How are proxies solicited for the Annual Meeting?

Our Board is soliciting proxies for use at the Annual Meeting. In addition to these proxy materials, our directors and employees may also solicit proxies in person, by telephone or by other means of communication. Our directors and employees will not be paid any additional compensation for soliciting proxies.

Who is paying for this proxy solicitation?

We will pay for the entire cost of soliciting proxies. Proxies may be solicited on our behalf by our directors, officers or employees in person or by telephone, mail, electronic transmission and/or facsimile transmission. We may also reimburse brokerage firms, banks and other nominees for the cost of forwarding proxy materials to beneficial owners.

What does it mean if I receive more than one proxy card?

If you receive more than one proxy card, your shares may be registered in more than one name or in different accounts. Please follow the voting instructions on each of the proxy cards you receive to ensure that all of your shares are voted.

How may my brokerage firm or other intermediary vote my shares if I fail to provide timely directions?

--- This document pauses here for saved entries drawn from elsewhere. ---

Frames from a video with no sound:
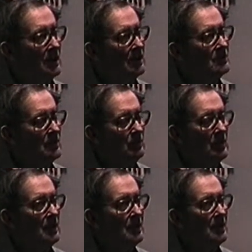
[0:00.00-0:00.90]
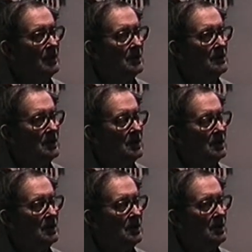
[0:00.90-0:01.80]
Had somebody there to take
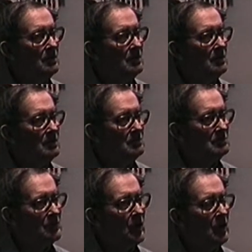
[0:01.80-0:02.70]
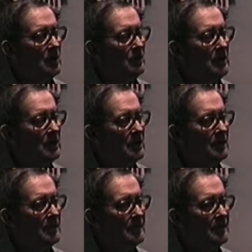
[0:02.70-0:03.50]
and get him, carry me, and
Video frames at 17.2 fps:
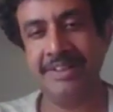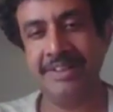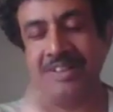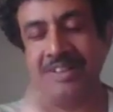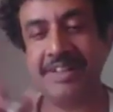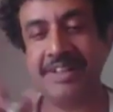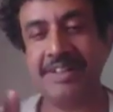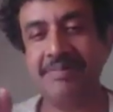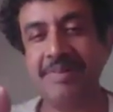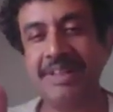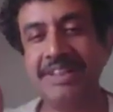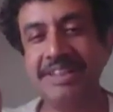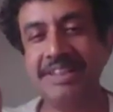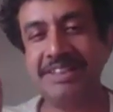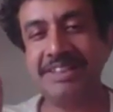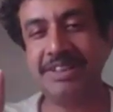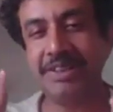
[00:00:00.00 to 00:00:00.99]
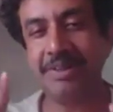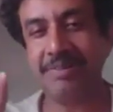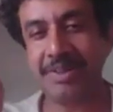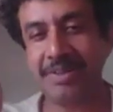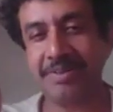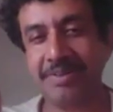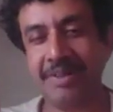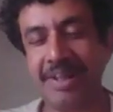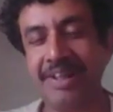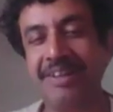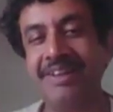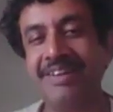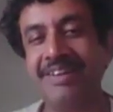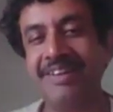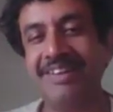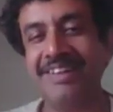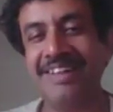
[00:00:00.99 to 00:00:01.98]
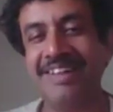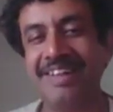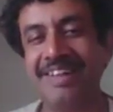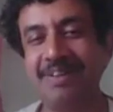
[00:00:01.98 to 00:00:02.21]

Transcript: Yajnavedis geometry uh,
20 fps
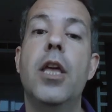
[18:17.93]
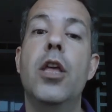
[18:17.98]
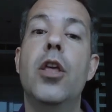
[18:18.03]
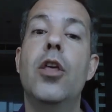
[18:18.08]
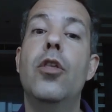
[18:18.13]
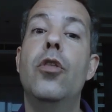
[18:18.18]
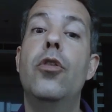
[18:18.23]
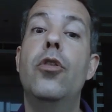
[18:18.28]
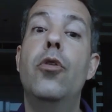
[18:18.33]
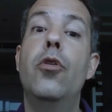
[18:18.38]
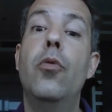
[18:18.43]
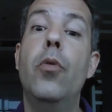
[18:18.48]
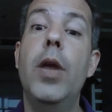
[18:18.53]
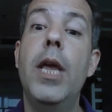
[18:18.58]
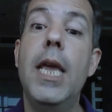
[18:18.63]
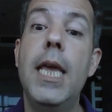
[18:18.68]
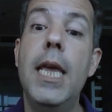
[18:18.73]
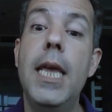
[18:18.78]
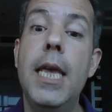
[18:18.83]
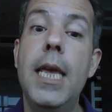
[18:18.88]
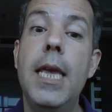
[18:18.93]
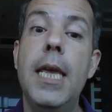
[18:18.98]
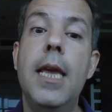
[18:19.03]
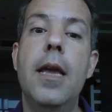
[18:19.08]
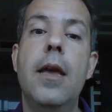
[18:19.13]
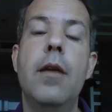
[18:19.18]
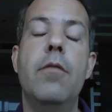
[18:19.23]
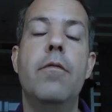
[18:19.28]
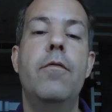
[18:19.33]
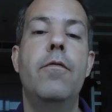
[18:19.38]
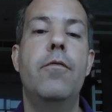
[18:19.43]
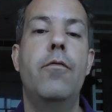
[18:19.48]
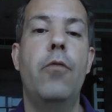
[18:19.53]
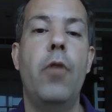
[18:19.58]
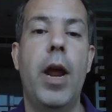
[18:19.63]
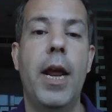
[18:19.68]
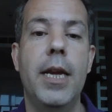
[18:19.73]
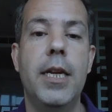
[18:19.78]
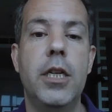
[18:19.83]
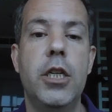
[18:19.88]
3
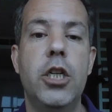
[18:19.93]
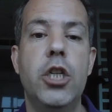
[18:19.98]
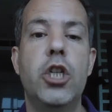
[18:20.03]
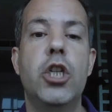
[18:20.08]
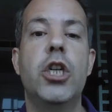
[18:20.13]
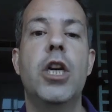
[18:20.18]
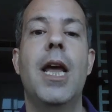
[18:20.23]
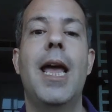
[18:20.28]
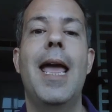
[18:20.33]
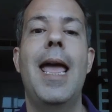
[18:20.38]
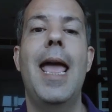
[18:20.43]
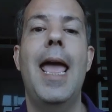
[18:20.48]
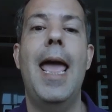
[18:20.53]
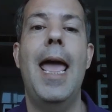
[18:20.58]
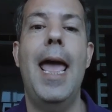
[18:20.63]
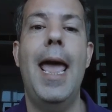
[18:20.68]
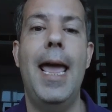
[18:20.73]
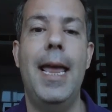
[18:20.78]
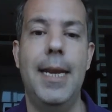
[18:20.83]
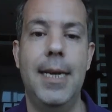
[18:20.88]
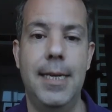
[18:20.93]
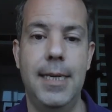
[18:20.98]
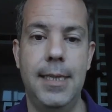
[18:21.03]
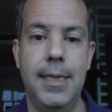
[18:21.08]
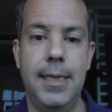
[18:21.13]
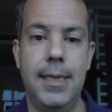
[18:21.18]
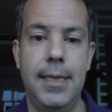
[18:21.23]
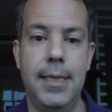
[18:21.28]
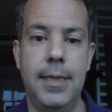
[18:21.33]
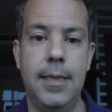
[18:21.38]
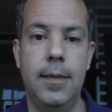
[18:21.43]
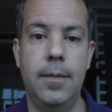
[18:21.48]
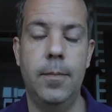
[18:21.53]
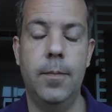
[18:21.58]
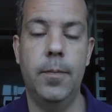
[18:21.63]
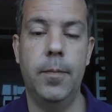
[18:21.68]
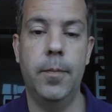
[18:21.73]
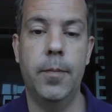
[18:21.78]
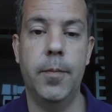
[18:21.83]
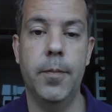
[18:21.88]
French hens.
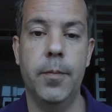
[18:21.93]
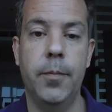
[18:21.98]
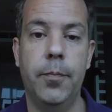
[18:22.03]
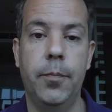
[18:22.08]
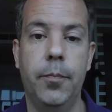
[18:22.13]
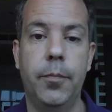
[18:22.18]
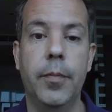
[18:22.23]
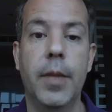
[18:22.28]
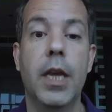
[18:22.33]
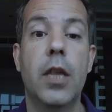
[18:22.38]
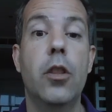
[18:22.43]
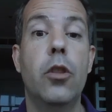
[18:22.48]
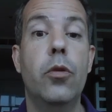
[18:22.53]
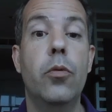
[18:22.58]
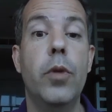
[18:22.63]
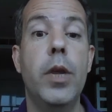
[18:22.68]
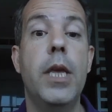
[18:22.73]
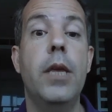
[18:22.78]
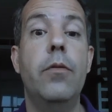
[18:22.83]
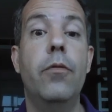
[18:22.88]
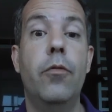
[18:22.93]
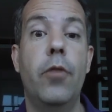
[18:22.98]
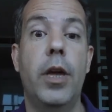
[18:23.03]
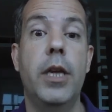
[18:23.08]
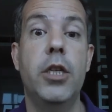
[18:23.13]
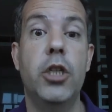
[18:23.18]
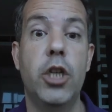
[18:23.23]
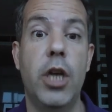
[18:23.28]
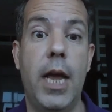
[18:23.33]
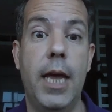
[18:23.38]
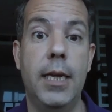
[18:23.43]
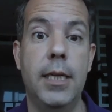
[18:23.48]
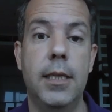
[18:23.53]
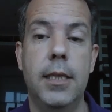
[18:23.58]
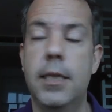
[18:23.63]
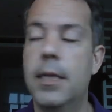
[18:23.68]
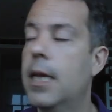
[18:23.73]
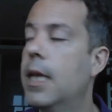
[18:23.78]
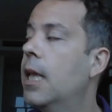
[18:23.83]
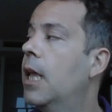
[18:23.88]
3 French hens.
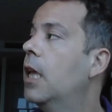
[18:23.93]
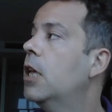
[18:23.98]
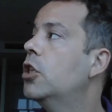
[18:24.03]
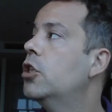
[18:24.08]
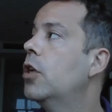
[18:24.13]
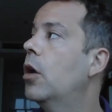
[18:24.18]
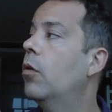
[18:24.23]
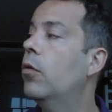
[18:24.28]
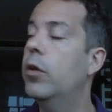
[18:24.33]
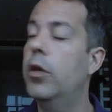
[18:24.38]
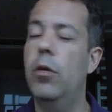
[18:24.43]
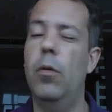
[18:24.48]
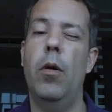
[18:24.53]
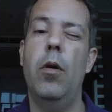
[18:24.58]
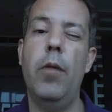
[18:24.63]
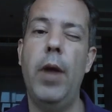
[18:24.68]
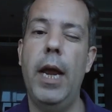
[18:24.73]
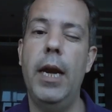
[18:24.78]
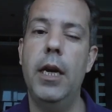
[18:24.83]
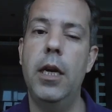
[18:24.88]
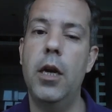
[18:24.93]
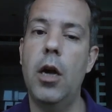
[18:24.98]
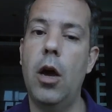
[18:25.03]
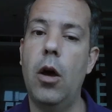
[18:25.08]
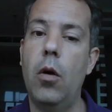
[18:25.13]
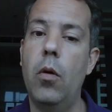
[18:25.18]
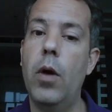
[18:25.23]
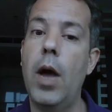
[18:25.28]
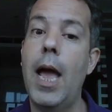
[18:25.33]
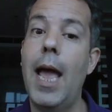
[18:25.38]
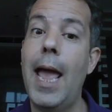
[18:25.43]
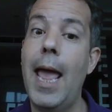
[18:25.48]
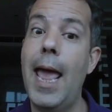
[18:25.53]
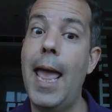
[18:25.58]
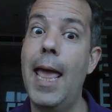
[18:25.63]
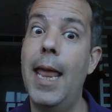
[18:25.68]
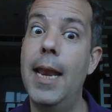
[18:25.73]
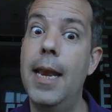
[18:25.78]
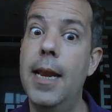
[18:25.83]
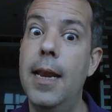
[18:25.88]
So you already know
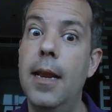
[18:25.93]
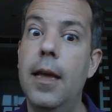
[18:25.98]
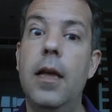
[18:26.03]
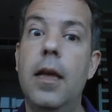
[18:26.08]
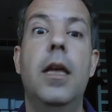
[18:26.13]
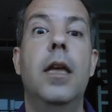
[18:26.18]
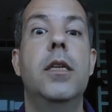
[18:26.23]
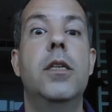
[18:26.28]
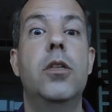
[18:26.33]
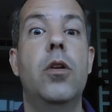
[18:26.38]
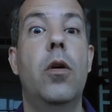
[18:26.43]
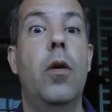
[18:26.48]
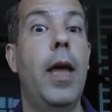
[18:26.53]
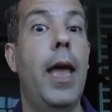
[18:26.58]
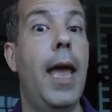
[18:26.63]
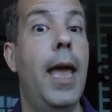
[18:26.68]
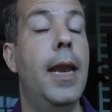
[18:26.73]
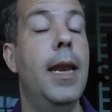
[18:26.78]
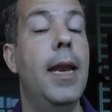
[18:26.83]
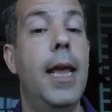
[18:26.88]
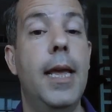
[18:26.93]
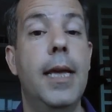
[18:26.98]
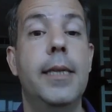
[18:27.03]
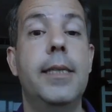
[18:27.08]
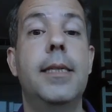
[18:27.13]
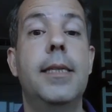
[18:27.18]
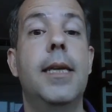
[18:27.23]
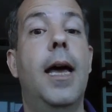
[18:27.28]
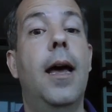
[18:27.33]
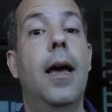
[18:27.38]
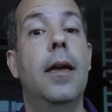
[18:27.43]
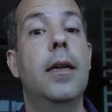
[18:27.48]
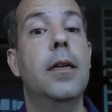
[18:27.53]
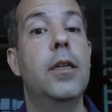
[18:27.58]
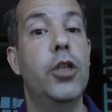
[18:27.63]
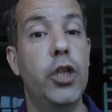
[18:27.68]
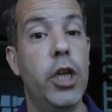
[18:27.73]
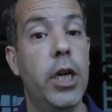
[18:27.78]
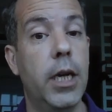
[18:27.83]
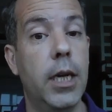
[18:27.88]
hen. So a hen is a
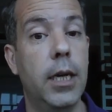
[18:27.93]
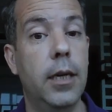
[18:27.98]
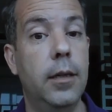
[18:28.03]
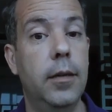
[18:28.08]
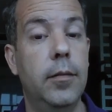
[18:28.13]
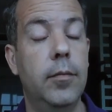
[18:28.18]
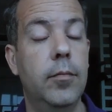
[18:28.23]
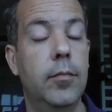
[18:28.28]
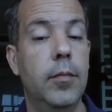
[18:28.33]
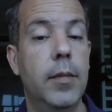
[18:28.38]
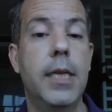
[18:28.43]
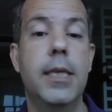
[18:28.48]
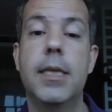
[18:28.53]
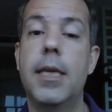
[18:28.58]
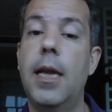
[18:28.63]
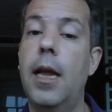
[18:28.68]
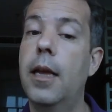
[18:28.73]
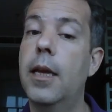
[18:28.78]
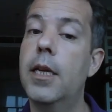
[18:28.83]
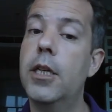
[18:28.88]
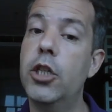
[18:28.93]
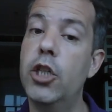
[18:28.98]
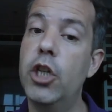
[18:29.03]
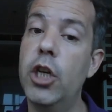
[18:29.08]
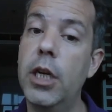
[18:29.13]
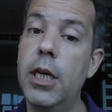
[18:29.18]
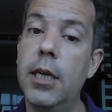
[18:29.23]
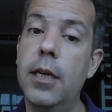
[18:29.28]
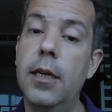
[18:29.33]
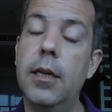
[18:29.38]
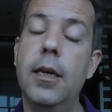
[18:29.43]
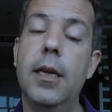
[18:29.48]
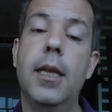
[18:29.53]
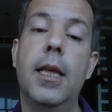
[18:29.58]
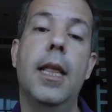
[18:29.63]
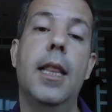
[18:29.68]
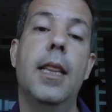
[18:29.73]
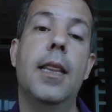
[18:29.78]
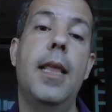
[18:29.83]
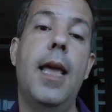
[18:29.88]
chicken. It's like a chicken. The
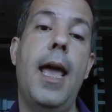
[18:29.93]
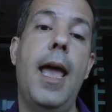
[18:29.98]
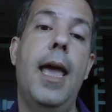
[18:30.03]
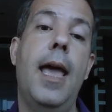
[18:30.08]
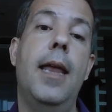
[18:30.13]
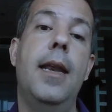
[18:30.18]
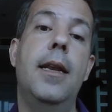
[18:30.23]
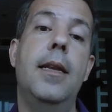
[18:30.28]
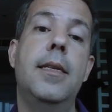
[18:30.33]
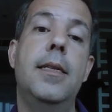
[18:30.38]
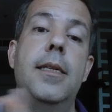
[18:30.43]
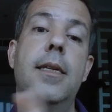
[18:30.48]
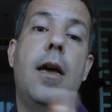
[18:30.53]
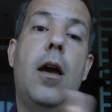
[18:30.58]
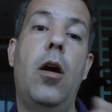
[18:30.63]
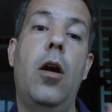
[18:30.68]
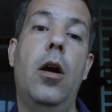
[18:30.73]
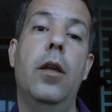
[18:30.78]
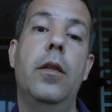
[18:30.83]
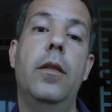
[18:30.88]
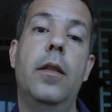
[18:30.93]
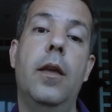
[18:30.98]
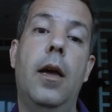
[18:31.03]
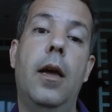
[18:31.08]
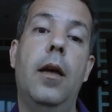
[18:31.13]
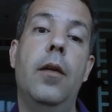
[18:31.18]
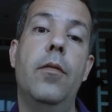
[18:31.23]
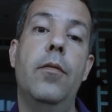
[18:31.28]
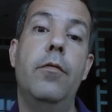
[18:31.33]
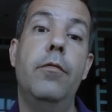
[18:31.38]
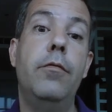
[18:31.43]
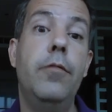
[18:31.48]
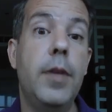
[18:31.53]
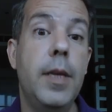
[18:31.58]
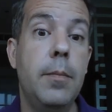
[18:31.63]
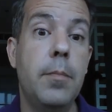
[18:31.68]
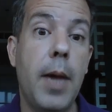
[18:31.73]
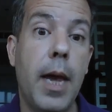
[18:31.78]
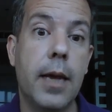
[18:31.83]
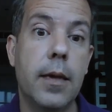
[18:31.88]
hens are the
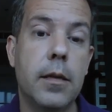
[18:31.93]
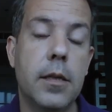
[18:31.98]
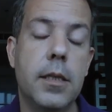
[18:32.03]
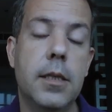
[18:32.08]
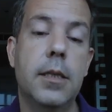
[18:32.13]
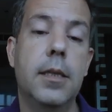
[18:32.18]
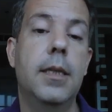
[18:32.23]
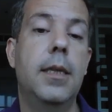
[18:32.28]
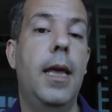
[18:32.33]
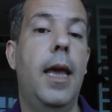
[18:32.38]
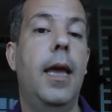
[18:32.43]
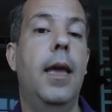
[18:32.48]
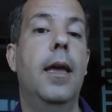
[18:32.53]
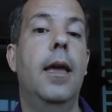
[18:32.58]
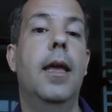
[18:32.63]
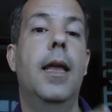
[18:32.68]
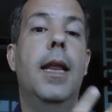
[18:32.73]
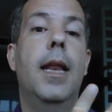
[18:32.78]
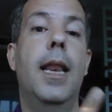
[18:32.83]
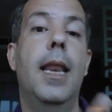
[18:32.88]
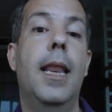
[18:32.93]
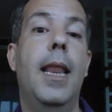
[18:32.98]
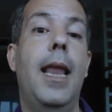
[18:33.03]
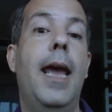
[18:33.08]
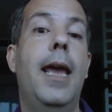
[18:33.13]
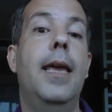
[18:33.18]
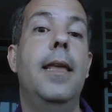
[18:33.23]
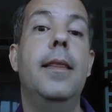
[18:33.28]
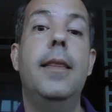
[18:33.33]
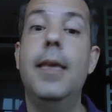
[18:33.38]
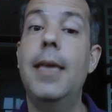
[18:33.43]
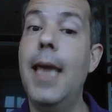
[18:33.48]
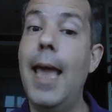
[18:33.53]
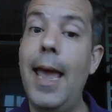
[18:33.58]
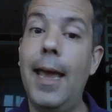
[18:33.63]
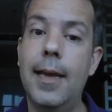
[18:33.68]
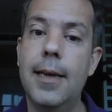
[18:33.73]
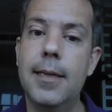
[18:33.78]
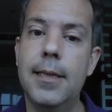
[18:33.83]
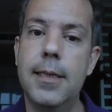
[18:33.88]
females. They lay the
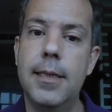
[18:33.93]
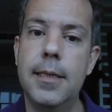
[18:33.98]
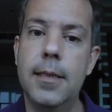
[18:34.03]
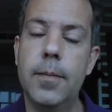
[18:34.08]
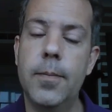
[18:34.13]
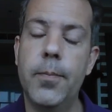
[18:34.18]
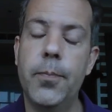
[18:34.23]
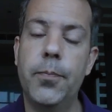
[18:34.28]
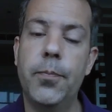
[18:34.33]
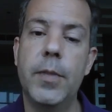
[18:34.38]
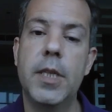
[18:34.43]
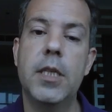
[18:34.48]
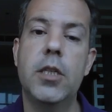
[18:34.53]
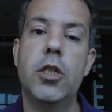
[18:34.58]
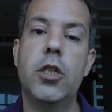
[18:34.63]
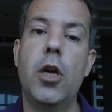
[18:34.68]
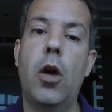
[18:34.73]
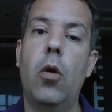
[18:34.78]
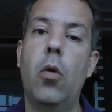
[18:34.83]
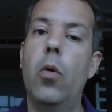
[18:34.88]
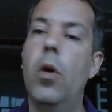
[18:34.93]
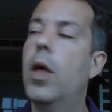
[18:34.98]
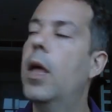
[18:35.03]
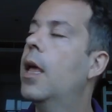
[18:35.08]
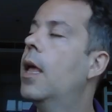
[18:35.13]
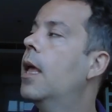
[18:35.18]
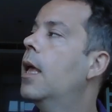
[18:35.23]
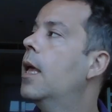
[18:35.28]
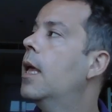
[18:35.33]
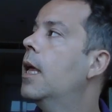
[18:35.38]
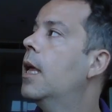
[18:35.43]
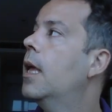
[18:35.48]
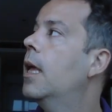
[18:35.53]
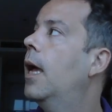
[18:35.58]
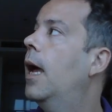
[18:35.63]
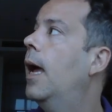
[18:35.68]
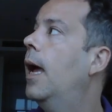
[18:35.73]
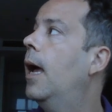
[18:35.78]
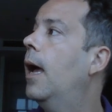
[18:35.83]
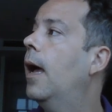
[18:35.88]
eggs. So
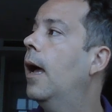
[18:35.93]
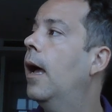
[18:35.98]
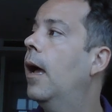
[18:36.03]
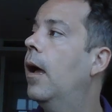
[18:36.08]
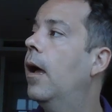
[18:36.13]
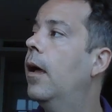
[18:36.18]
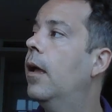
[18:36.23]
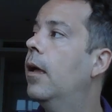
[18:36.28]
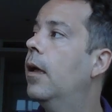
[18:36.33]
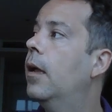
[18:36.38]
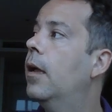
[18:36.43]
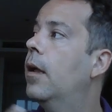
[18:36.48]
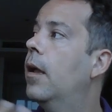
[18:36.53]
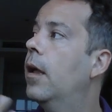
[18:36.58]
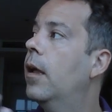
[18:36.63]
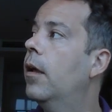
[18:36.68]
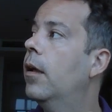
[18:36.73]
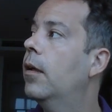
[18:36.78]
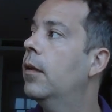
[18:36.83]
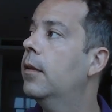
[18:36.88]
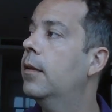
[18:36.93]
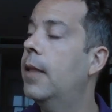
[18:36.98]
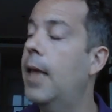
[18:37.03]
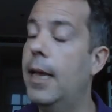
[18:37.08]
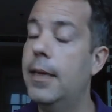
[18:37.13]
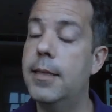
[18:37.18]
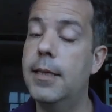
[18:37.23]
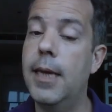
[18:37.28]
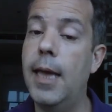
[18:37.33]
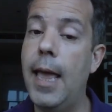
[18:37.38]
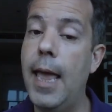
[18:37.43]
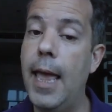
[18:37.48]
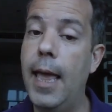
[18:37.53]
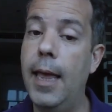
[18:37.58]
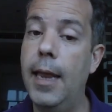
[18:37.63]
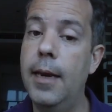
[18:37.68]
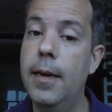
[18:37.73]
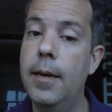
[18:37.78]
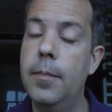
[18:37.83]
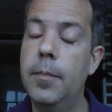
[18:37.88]
that's a hen.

Brokerage firms and other intermediaries holding shares of our Common Stock in street name for their customers are generally required to vote such shares in the manner directed by their customers. In the absence of timely directions, your broker will have discretion to vote your shares on our sole “routine” matter, Proposal No. 2: the proposal to ratify the appointment of Ernst & Young LLP as our independent registered public accounting firm for our fiscal year ending December 31, 2024. Your broker will not have discretion to vote on Proposal No. 1, which is a “non-routine” matter, or any other proposals that are considered “non-routine” matters, absent direction from you.

Where can I find the voting results of the Annual Meeting?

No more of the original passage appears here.